## WHAT YOU NEED TO DO
Among the lines below, some may hold the word "frames"; state how many do, giving only the number.
———
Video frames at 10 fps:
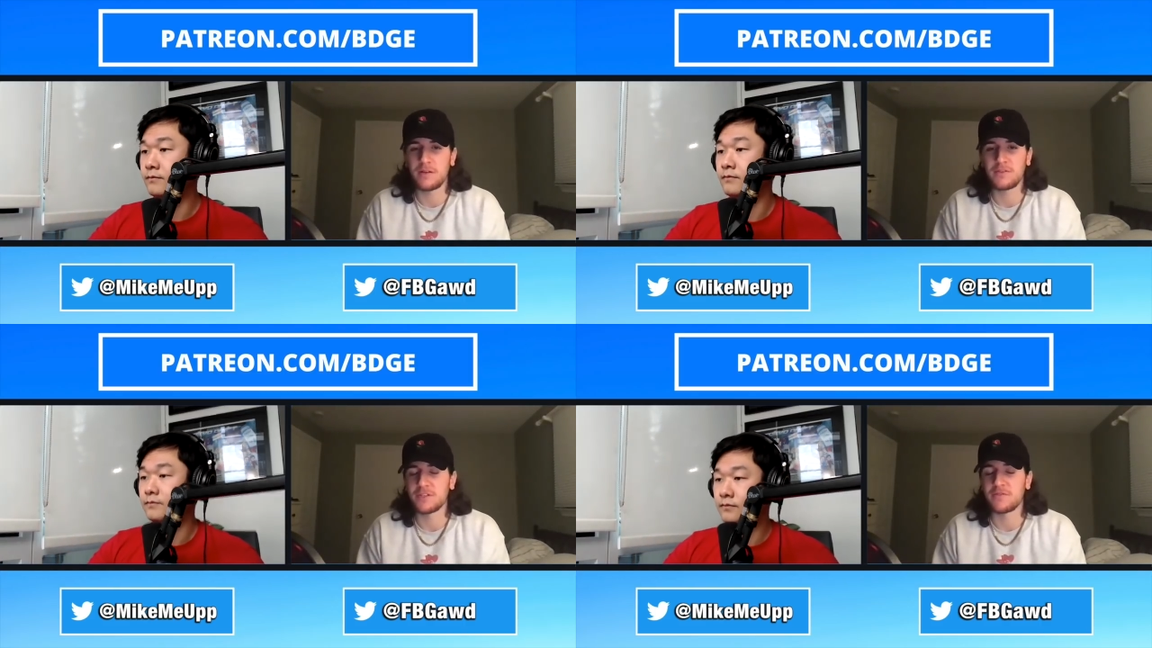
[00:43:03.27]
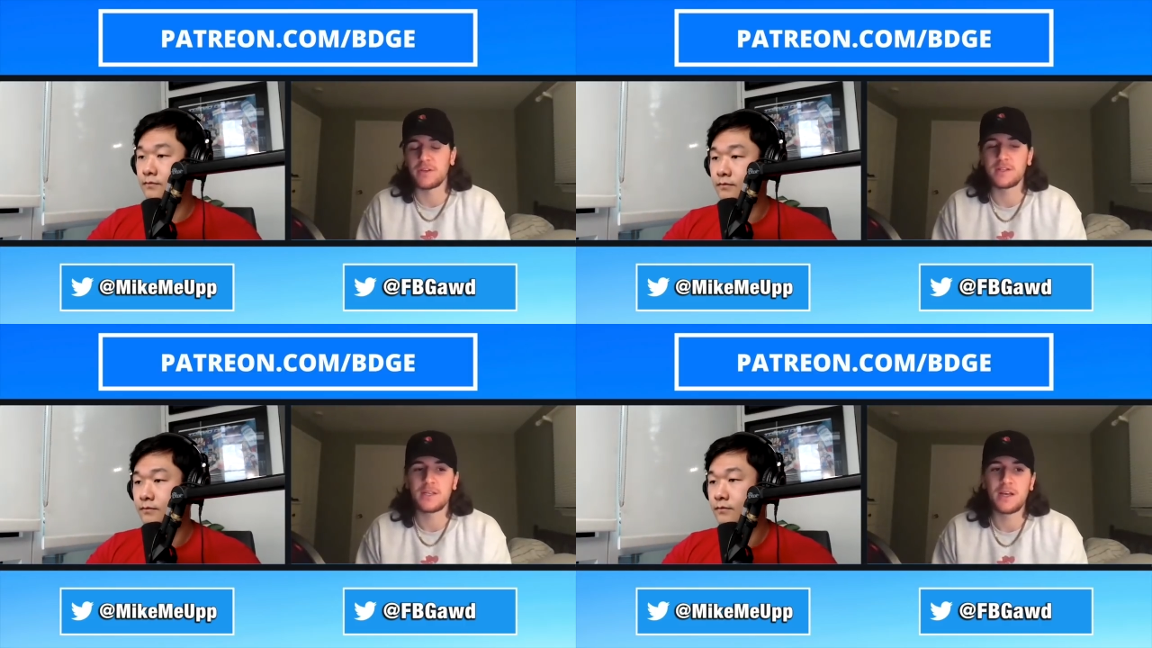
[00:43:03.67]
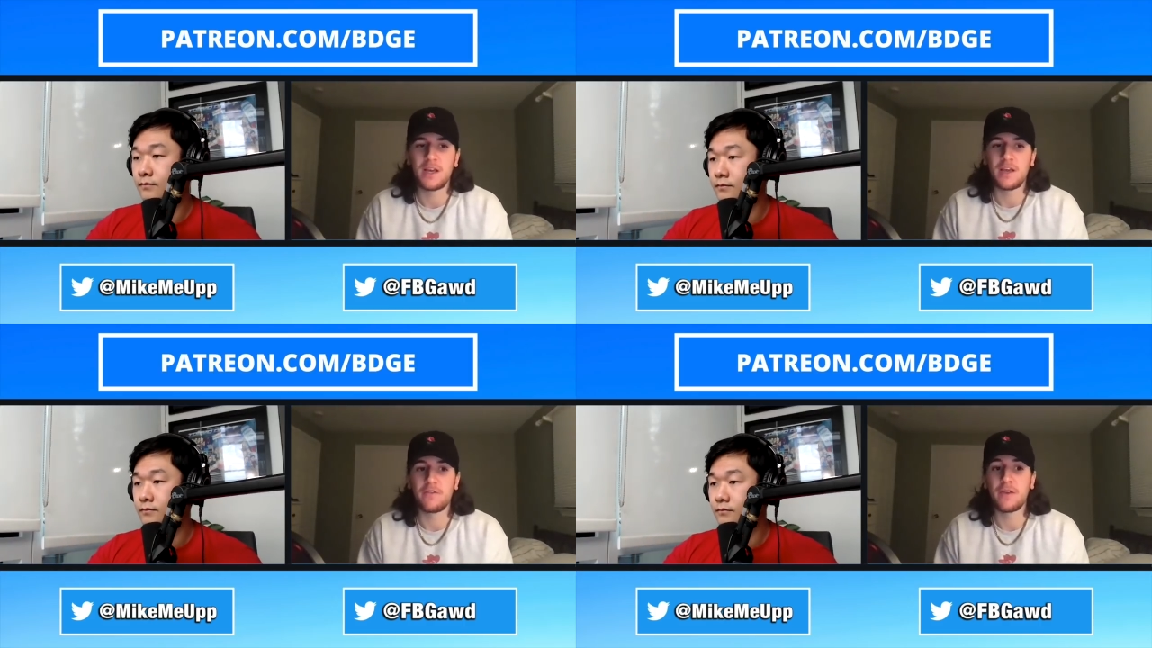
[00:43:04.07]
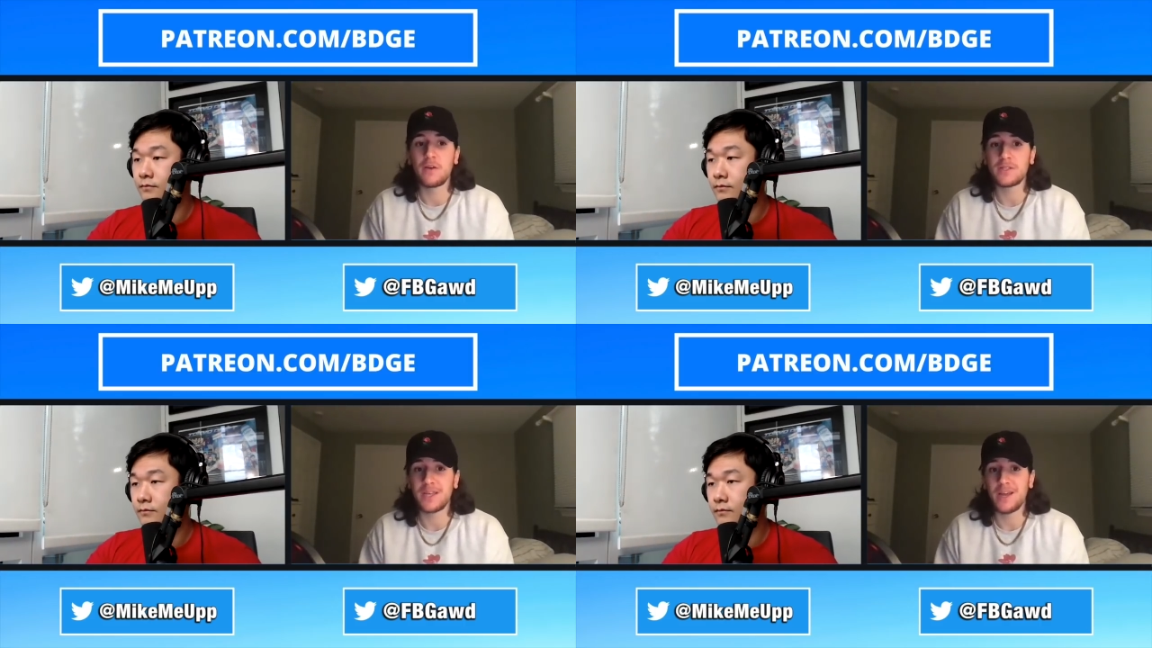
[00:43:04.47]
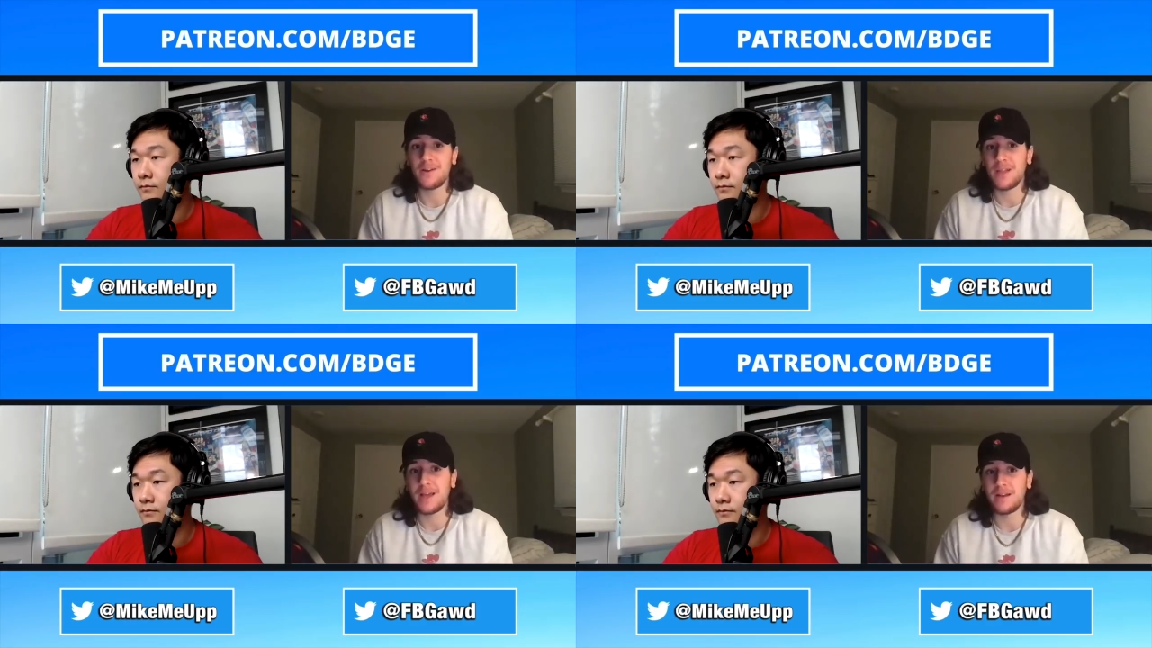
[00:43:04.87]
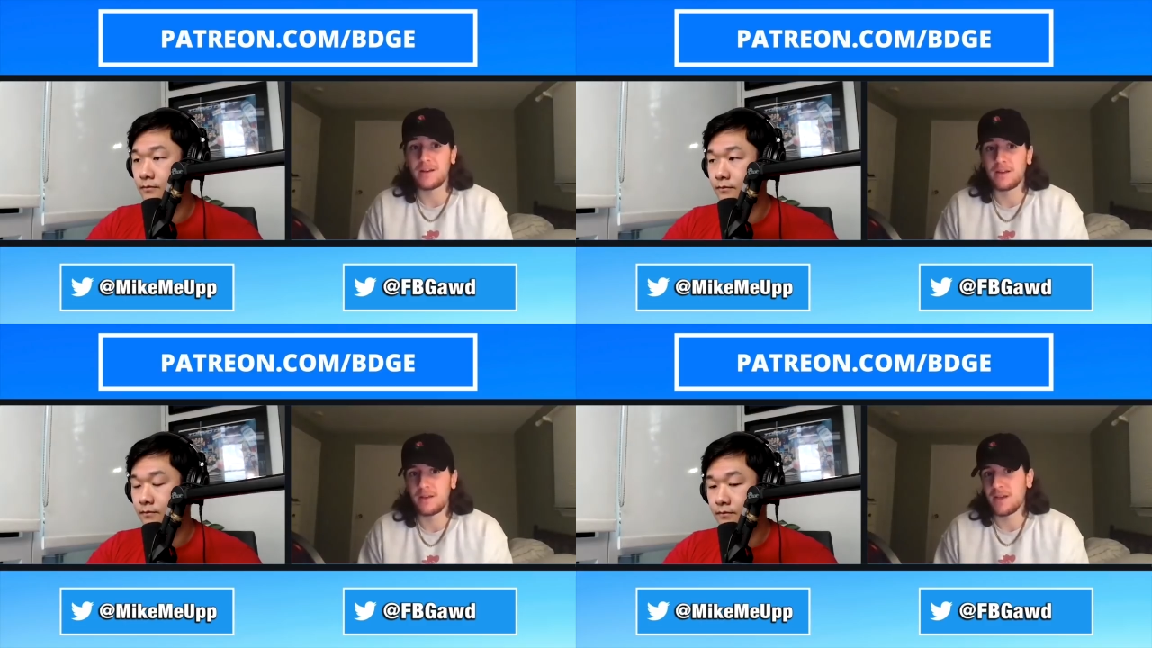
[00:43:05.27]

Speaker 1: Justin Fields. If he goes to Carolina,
———
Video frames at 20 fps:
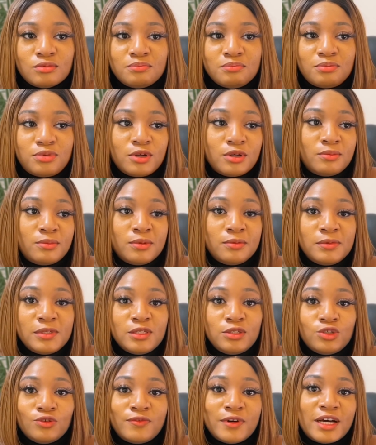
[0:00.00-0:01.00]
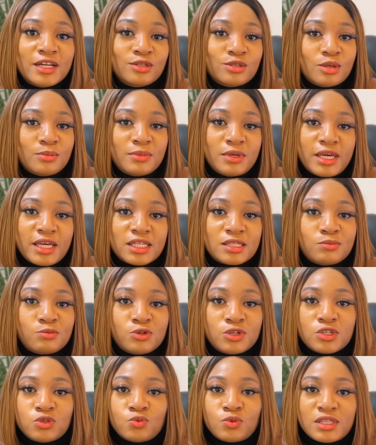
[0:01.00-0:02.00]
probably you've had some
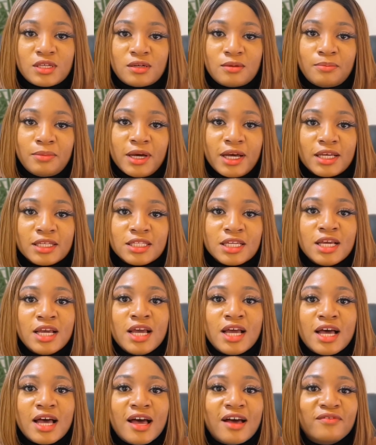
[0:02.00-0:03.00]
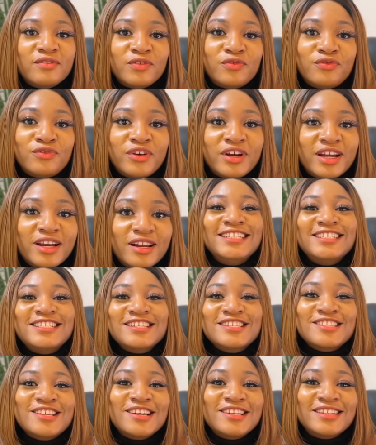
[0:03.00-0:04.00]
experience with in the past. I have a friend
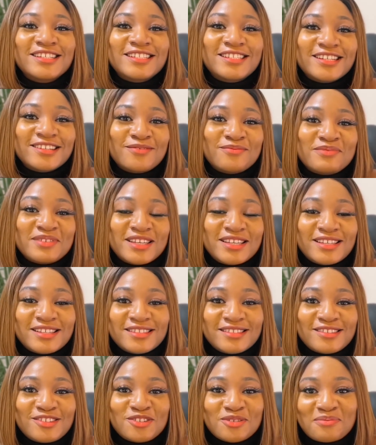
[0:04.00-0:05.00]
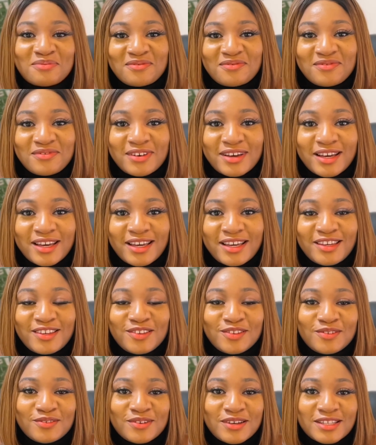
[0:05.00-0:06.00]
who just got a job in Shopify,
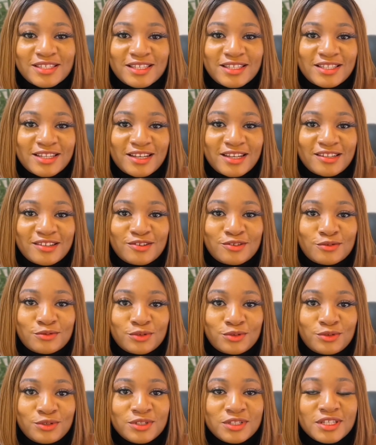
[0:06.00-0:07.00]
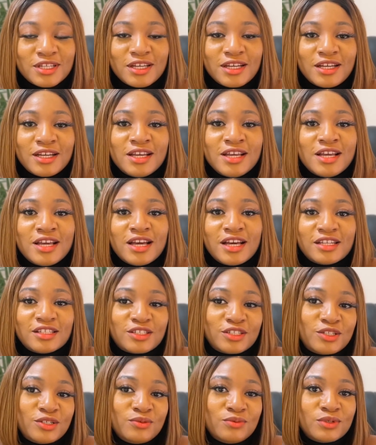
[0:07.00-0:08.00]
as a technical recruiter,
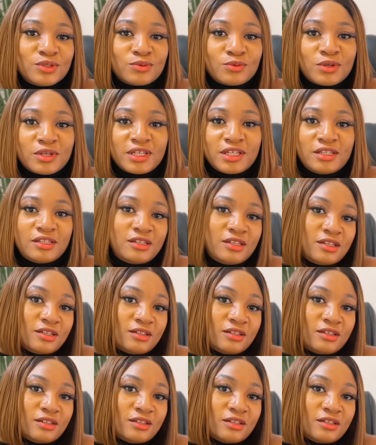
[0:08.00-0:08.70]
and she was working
———
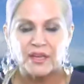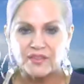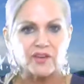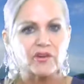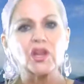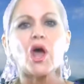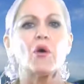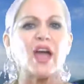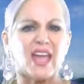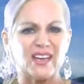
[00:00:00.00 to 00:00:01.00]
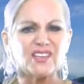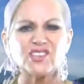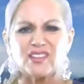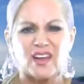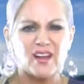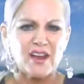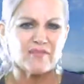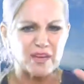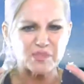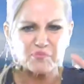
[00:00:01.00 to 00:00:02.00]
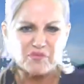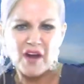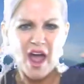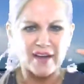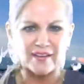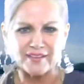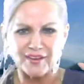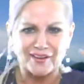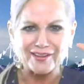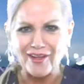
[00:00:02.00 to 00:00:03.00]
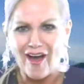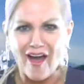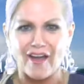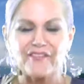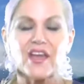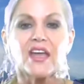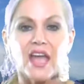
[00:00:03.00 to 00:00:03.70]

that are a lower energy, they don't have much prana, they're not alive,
———
## ANSWER SPACE
2